Qualifying for the Means Test

The means test was a new requirement that had passed with the 2005 BAPCPA (Bankruptcy Abuse Prevention and Consumer Protection Act) . To be able to qualify to file a chapter 7 bankruptcy, a debtor must pass the means test or the test must not be applicable to them. Otherwise they must file a chapter 13. Usually it is better to file a chapter 7 because under chapter 7, a debtor is not required to pay back to the unsecured creditors and the entire bankruptcy is completed within 4 months.

The means test is a two portion test to see whether a presumption of abuse arises given your income and expenses. The purpose of the test, when it was developed, was to determine if a consumer had abused the use of credit, mostly with credit card. However, now it has become a rule that the trustee uses to determine if you should not file a chapter 7 and instead require you file under chapter 13 or dismiss you bankruptcy. Chapter 13 is more burdensome and requires you to make payments of your disposable income for the next 5 years. Therefore an experienced bankruptcy attorney will know how to qualify you for a chapter 7 if possible.

The first part of the test is to compare your gross income, compared to the income of a similar household size as yourself. If your gross income is below the median income, then you qualify. For example, if the household income was under $47,683 for a single individual in California living on his own, then he would qualify to file chapter 7, each state is different. You can find the data used in a means test at the trustee site.
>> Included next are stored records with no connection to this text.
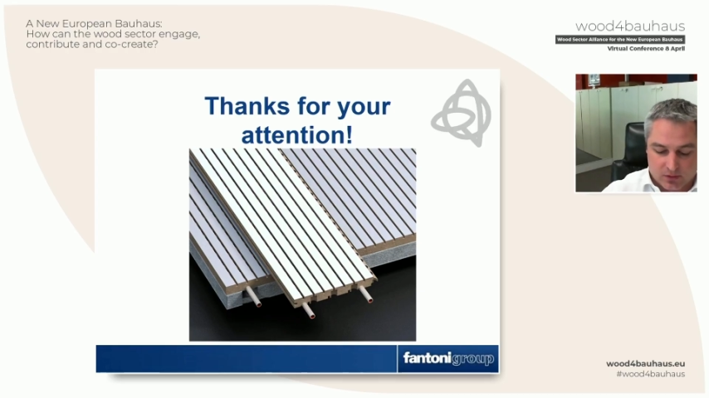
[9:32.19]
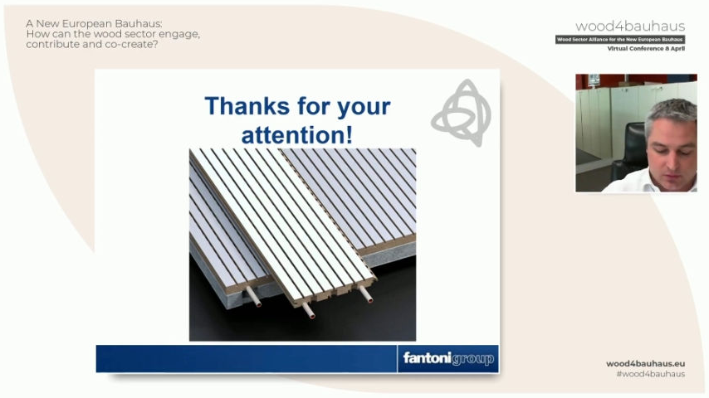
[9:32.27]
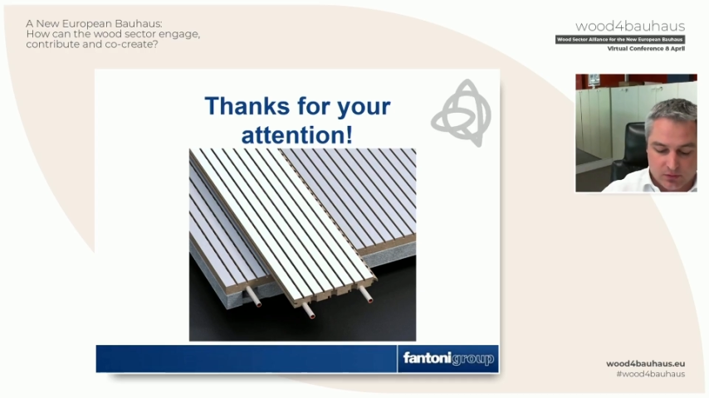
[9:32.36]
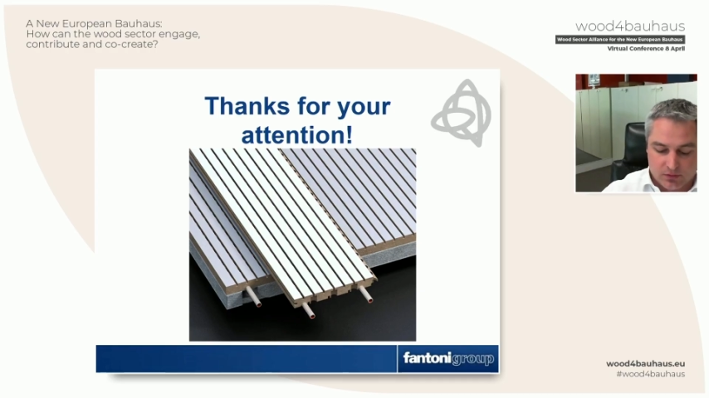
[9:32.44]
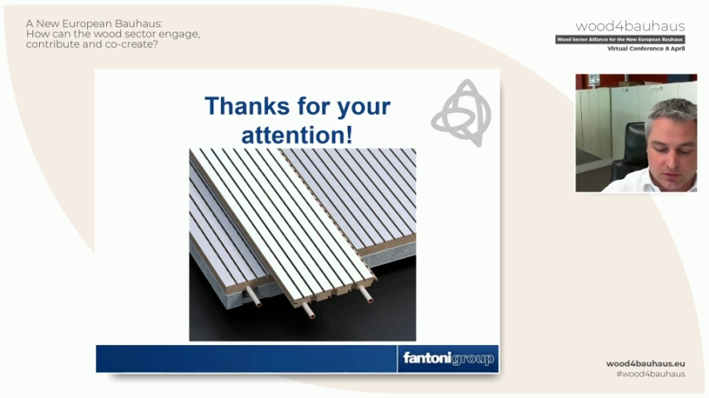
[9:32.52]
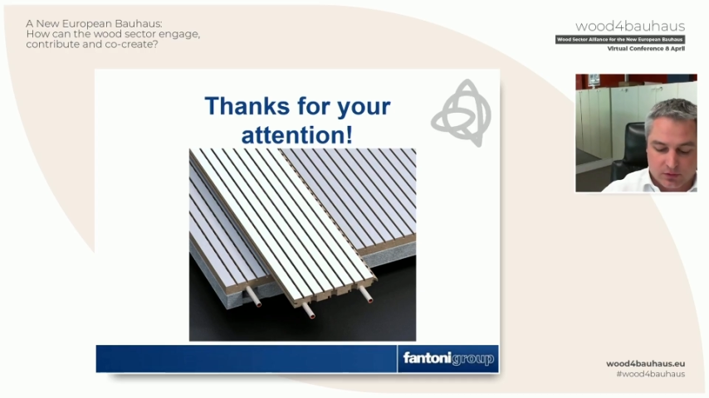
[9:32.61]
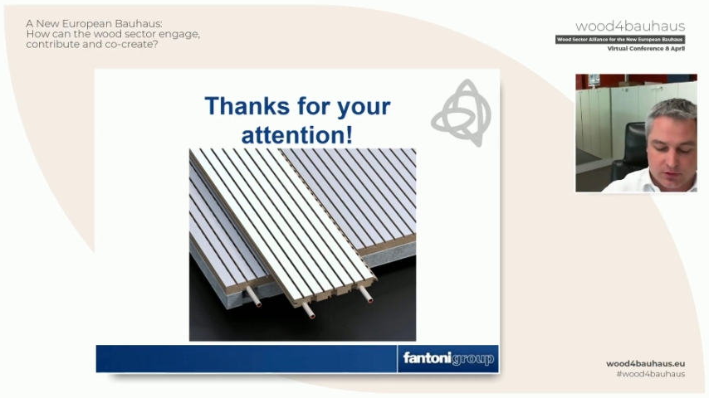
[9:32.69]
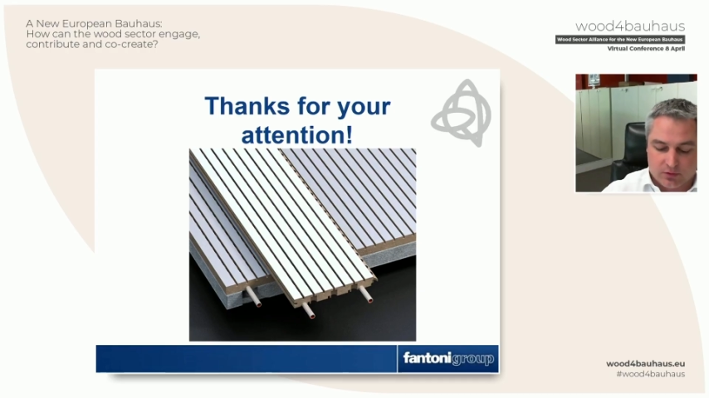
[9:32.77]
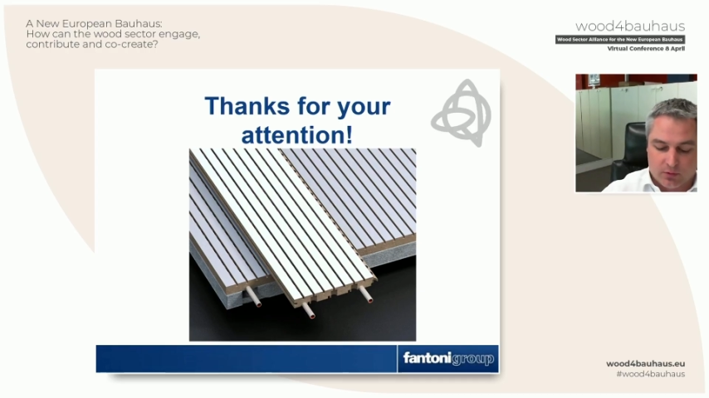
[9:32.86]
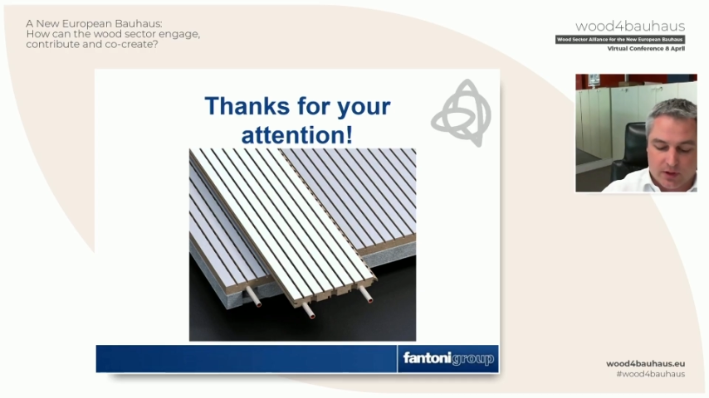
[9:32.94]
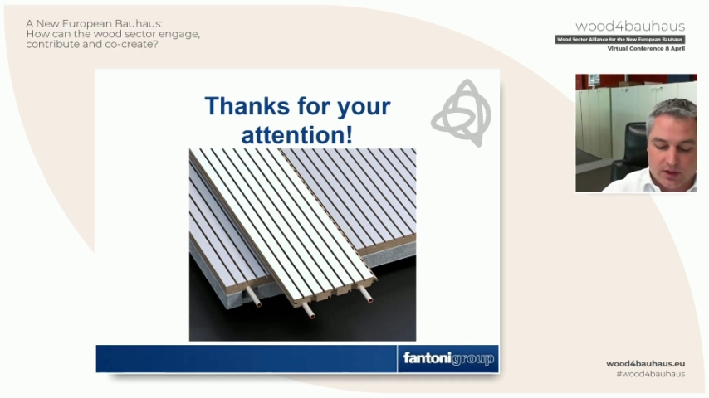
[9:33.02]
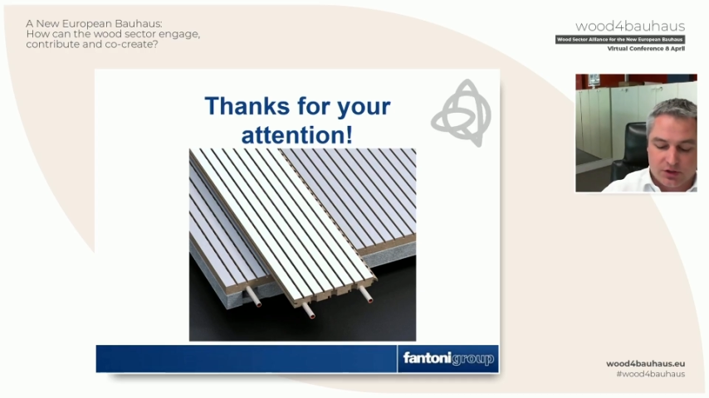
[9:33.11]
good
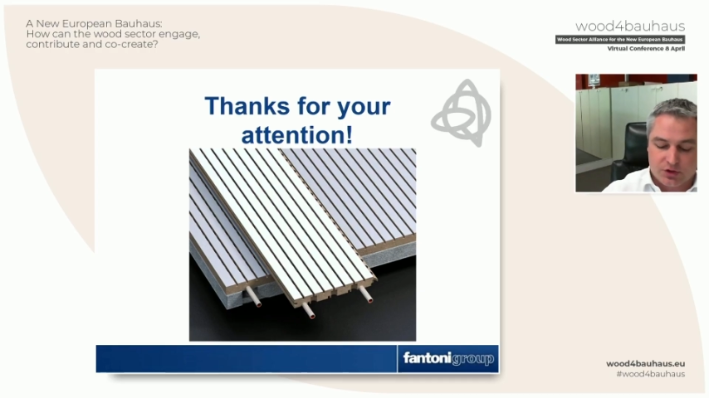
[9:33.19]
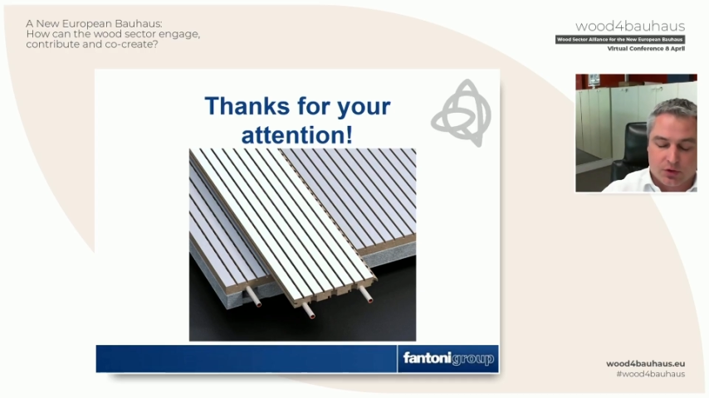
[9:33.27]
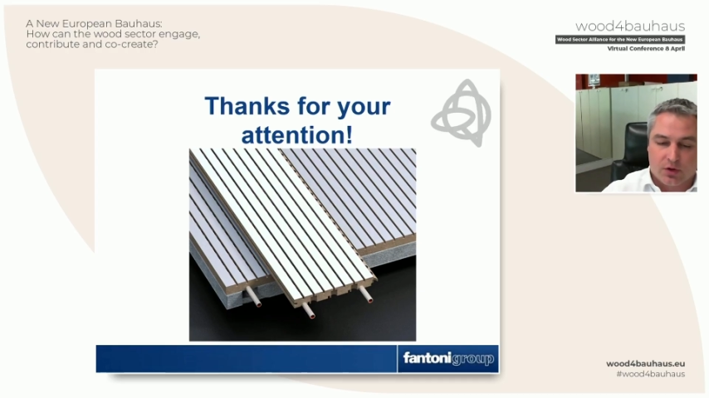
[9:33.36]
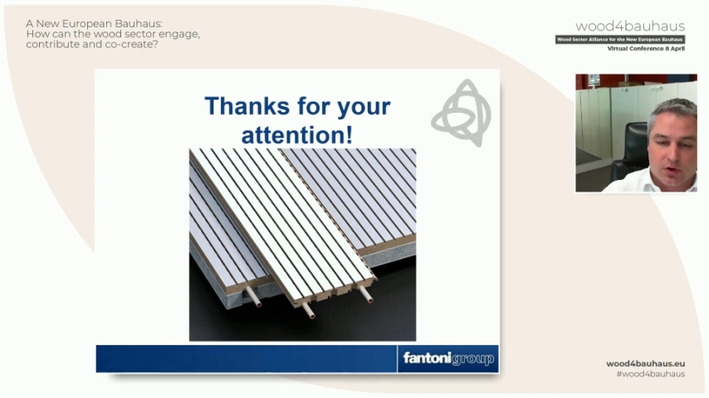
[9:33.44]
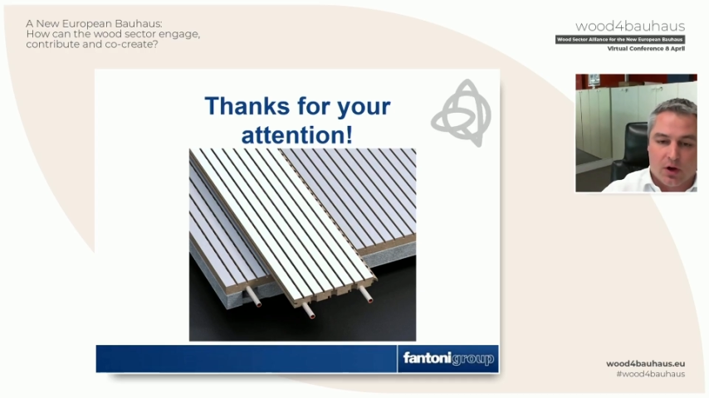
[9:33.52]
continuation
If a debtor is unable to qualify under the first part, then he may be able to qualify under the second portion of the means test. Under the second portion, we take all the qualified expenses and monthly contractual obligations into consideration. An experienced bankruptcy attorney with knowledge in the local practices of the trustee is invaluable in qualifying the otherwise difficult cases. If you you have been told by other attorneys that you do not qualify to file a chapter 7, I encourage you to contact me, your local Los Angeles bankruptcy attorney who practices in bankruptcy only. We know every deduction and expense available to make you qualify. And in certain circumstances, delaying the bankruptcy or better planing for it may result in qualifying you in 3-4 months down the road if we are unable to qualify you now.

Finally, in certain circumstances, the means test is not applicable to you. Mainly if the majority of the debt is non-consumer debt. Again, the courts have different interpretation of what they consider to be consumer debt and the trustee has different interpretation of consumer debt. The right bankruptcy attorney can guide you through these pitfalls and get you a chapter 7 discharge whenever possible.